Your assignment - Beginning with the line that holds "(110.77 s to 111.77 s)" and ending with the last line below, please copy every line exactly, add nothing, and leave out the pictures.

Materials provided -
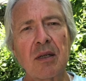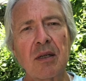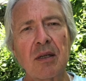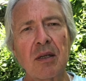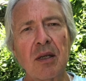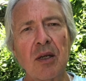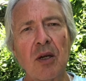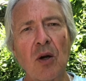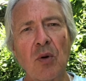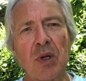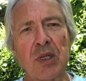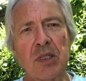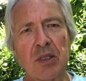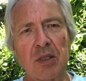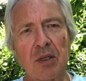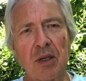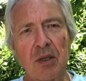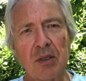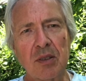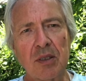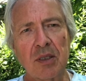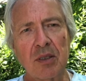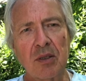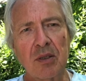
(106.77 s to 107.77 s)

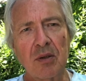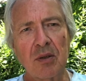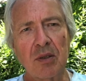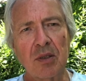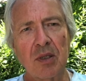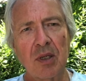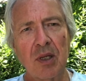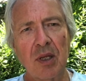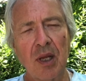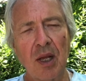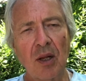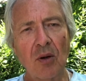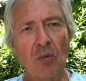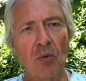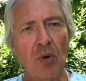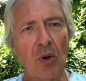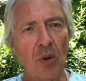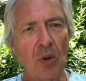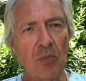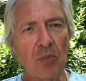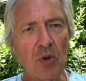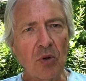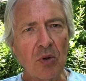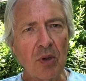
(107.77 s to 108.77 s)
coincidence that Hill wrote the
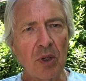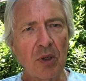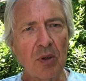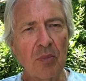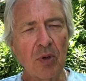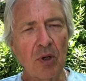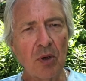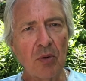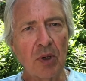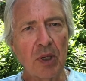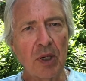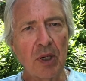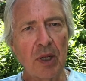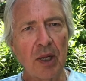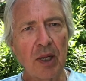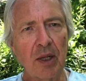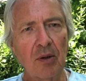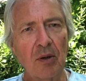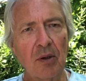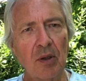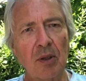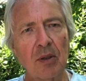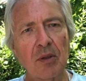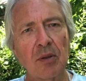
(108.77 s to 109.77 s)
book, Napoleon
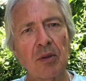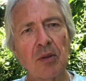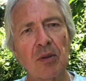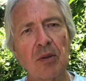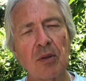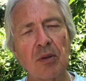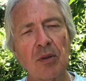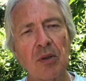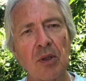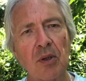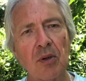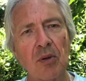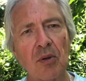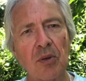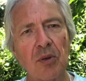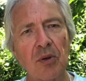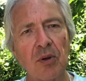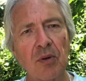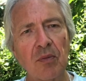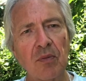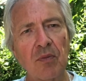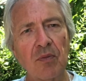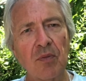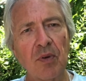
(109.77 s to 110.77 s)
Hill, the author
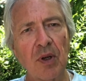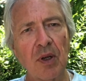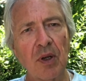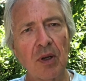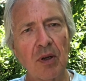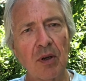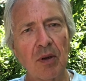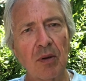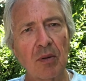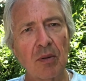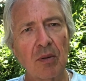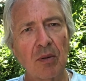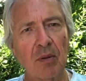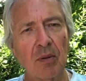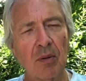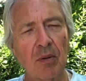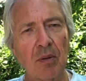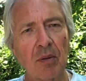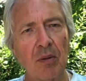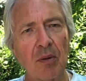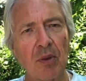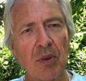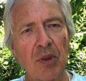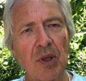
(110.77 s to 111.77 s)
of
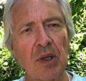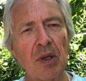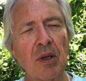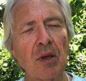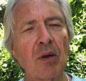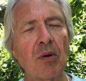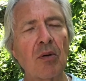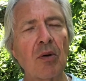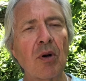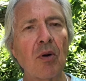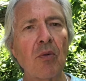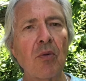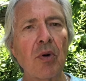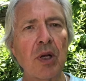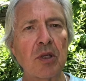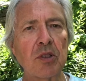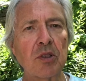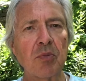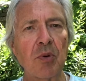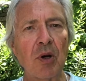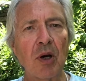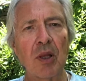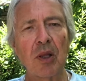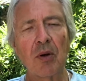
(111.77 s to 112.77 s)
Think and Grow Rich,
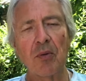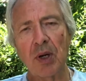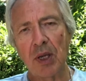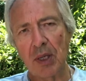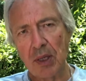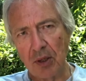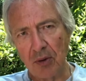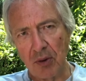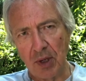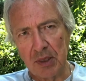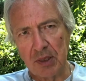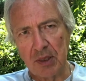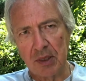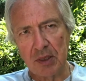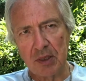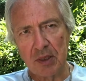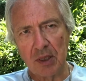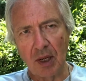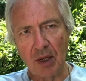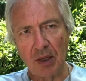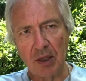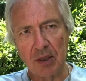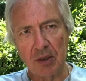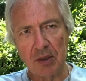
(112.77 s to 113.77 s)
by the way, the greatest
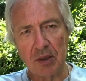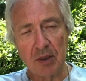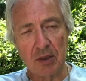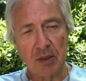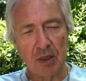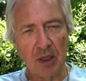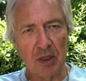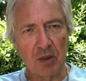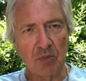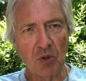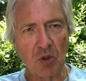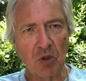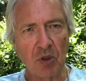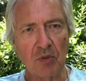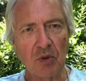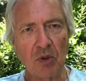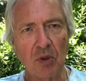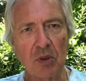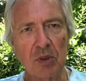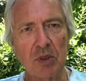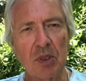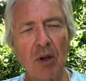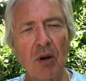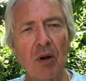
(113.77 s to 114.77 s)
selling success book of all
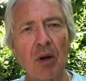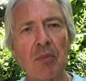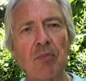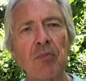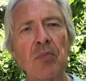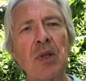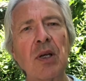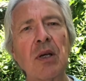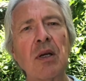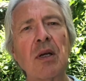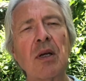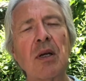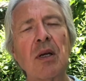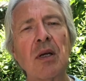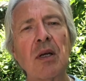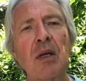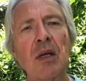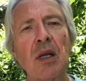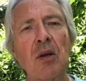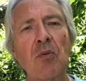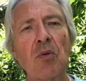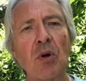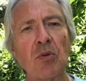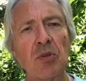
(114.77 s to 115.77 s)
time?
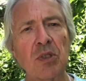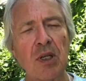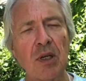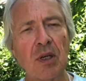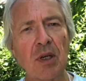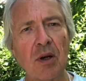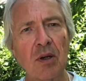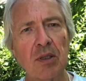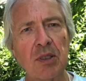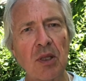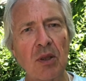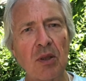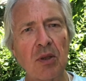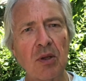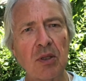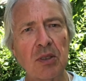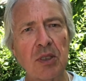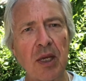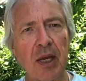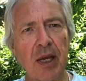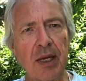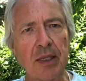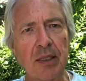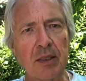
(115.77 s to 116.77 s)
He wrote it in
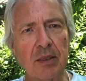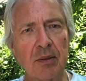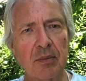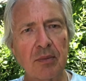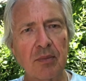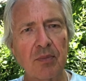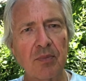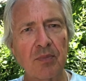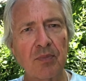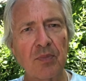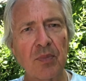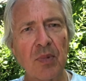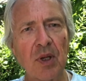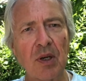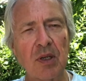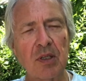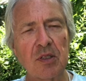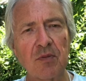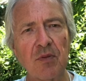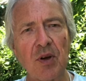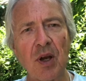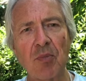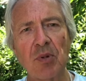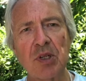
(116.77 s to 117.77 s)
1938, and his
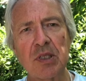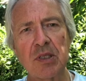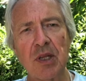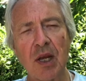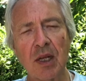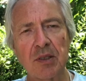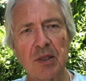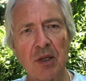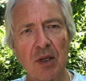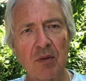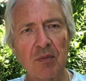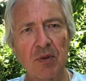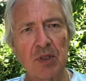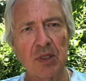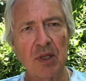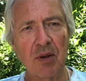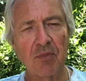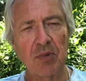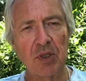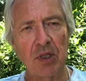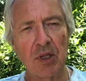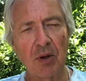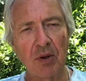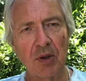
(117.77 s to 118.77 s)
family sat on it for
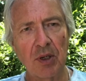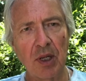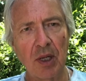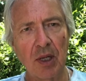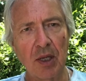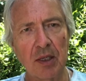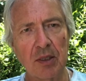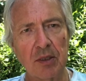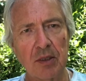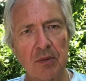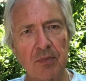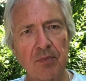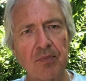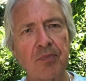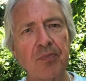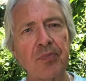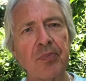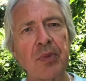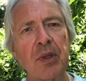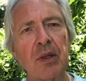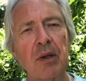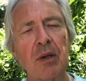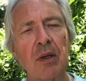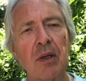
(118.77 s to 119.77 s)
70 odd years.
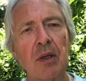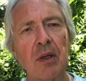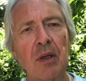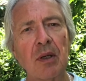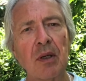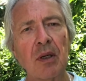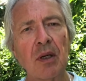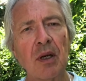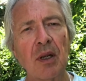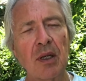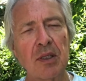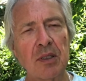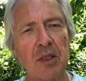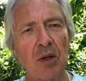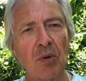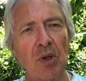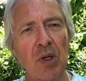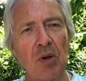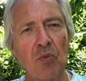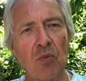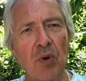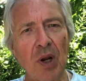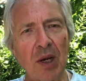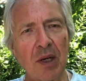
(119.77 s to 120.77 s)
And it's only
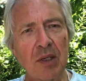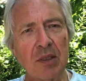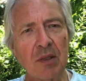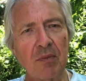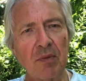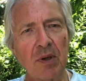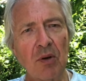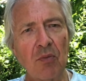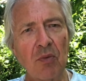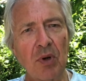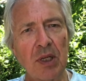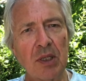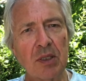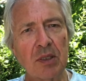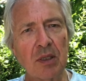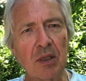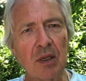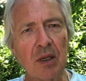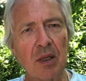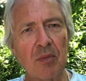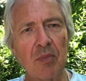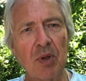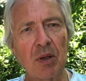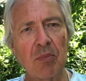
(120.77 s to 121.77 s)
relatively
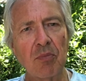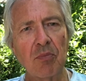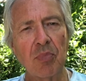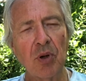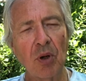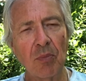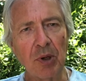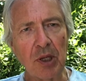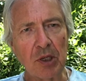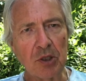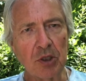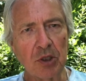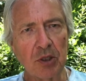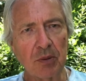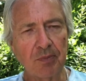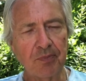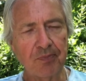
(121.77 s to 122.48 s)
recently been published.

Task output -
(110.77 s to 111.77 s)
of
(111.77 s to 112.77 s)
Think and Grow Rich,
(112.77 s to 113.77 s)
by the way, the greatest
(113.77 s to 114.77 s)
selling success book of all
(114.77 s to 115.77 s)
time?
(115.77 s to 116.77 s)
He wrote it in
(116.77 s to 117.77 s)
1938, and his
(117.77 s to 118.77 s)
family sat on it for
(118.77 s to 119.77 s)
70 odd years.
(119.77 s to 120.77 s)
And it's only
(120.77 s to 121.77 s)
relatively
(121.77 s to 122.48 s)
recently been published.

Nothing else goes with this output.